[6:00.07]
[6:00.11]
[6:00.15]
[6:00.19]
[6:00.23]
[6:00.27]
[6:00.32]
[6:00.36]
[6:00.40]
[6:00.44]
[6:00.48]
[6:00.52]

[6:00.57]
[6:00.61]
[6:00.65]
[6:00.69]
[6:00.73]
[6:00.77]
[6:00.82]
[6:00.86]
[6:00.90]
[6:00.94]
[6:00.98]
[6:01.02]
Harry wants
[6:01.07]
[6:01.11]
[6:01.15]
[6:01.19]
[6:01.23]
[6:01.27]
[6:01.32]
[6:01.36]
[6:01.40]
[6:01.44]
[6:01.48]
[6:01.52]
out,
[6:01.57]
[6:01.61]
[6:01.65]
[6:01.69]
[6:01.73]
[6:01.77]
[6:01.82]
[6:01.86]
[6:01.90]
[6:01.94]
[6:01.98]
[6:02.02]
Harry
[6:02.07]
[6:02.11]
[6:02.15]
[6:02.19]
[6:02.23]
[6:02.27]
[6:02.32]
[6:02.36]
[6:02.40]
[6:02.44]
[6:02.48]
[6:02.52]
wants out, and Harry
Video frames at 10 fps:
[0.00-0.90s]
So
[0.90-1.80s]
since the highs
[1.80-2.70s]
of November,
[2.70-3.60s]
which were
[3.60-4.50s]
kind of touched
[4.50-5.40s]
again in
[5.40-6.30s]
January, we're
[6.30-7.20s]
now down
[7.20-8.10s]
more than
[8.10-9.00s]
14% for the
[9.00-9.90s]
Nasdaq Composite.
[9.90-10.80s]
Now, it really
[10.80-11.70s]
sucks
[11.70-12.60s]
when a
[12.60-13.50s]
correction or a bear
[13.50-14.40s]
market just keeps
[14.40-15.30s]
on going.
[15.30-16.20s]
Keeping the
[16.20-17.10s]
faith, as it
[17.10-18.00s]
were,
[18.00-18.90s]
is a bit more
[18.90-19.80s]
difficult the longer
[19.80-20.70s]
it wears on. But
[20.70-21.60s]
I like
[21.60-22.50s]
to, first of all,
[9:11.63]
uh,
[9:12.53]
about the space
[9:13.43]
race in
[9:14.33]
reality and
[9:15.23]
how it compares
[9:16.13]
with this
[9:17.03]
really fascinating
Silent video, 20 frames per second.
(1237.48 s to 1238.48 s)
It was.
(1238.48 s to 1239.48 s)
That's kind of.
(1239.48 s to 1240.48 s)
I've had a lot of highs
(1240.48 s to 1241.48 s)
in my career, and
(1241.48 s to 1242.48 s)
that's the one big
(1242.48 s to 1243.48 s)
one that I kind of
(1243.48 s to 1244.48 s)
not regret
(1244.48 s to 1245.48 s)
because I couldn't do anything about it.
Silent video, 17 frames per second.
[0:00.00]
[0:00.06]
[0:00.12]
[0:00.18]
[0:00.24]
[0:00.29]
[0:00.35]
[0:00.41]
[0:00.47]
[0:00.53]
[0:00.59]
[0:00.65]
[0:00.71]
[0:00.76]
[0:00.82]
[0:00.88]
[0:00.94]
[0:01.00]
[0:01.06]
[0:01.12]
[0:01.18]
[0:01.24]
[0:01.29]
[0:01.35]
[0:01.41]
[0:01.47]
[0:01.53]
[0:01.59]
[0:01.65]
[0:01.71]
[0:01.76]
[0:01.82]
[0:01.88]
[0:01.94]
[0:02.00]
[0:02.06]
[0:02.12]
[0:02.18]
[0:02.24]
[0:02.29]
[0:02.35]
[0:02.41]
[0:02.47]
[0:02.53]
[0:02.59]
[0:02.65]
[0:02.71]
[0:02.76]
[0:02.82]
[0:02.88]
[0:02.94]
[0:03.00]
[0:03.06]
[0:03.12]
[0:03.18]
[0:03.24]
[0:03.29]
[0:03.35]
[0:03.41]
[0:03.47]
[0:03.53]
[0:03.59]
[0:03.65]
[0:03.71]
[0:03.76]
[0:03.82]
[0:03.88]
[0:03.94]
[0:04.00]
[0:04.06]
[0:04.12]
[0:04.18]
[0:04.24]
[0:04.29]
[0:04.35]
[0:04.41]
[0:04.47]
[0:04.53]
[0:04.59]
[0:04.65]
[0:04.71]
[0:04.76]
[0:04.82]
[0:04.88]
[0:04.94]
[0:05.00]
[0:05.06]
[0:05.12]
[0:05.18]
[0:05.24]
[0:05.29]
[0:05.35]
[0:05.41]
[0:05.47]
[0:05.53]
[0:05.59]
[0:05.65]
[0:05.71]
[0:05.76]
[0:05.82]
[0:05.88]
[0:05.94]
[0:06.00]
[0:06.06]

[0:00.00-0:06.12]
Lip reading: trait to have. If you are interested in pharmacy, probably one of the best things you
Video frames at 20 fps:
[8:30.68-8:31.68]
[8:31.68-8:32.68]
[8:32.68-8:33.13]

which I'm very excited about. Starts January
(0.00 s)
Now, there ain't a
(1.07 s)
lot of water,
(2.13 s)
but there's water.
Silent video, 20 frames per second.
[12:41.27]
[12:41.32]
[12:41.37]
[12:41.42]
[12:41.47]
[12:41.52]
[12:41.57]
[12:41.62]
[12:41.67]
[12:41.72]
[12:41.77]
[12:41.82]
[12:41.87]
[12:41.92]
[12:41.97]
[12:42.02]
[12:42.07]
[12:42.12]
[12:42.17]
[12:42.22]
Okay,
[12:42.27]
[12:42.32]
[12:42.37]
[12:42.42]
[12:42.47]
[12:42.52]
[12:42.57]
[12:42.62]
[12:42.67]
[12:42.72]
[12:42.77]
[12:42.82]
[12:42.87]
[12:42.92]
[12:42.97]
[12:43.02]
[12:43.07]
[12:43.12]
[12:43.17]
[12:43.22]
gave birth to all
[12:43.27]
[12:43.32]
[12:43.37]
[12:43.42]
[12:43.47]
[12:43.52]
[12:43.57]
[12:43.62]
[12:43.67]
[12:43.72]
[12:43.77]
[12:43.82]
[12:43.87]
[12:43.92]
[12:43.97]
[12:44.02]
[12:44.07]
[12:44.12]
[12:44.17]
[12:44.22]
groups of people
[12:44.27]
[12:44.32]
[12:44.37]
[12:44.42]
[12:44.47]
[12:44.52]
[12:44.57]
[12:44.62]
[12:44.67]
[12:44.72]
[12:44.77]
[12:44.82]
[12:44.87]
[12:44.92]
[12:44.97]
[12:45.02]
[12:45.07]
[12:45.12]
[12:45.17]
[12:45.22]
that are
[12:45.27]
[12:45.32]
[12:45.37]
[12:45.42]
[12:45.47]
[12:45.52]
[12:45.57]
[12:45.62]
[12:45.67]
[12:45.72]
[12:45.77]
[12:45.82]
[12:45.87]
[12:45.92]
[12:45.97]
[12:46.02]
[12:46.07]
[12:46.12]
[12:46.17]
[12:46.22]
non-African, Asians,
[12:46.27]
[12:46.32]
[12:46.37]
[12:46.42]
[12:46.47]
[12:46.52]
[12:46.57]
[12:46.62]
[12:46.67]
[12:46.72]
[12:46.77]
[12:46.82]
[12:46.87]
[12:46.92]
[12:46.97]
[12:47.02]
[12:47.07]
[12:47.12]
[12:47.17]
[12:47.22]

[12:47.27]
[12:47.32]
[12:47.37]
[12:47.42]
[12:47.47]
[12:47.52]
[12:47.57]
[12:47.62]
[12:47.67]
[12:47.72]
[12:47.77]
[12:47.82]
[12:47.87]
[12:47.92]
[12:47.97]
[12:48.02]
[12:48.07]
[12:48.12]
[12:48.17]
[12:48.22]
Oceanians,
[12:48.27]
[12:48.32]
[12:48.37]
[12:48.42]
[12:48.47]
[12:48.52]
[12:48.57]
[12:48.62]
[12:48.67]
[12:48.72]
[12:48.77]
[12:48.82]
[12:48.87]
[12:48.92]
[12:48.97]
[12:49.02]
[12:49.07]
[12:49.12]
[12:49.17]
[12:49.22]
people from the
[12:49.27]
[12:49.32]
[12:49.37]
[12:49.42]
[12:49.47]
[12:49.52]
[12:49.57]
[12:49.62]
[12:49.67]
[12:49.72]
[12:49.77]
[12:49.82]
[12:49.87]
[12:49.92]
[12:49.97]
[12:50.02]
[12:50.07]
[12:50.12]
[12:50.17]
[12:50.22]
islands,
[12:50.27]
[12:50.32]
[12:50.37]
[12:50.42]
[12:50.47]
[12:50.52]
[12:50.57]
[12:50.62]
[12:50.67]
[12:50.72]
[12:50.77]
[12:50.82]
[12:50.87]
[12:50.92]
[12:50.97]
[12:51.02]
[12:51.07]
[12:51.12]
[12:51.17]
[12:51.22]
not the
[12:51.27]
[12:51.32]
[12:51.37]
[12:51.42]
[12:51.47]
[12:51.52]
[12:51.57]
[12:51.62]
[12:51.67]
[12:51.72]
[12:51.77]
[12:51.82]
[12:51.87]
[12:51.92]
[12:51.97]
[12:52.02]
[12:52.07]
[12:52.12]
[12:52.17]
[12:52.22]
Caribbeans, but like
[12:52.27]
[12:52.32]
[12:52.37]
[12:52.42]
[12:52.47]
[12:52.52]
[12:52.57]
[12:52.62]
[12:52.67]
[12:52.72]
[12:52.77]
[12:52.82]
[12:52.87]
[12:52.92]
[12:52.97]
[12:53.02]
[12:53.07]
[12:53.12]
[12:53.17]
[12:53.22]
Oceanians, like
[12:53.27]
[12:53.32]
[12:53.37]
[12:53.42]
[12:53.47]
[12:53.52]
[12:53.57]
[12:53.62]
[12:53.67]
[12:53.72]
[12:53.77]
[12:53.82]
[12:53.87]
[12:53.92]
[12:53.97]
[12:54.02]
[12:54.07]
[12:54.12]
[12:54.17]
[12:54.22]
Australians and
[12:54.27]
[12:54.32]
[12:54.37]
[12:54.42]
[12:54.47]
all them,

###

> [Action item]: Where does "frames" appear in the listing? Show every line that has it.

> [Completed exercise]:
Video frames at 10 fps:
Silent video, 20 frames per second.
Silent video, 17 frames per second.
Video frames at 20 fps:
Silent video, 20 frames per second.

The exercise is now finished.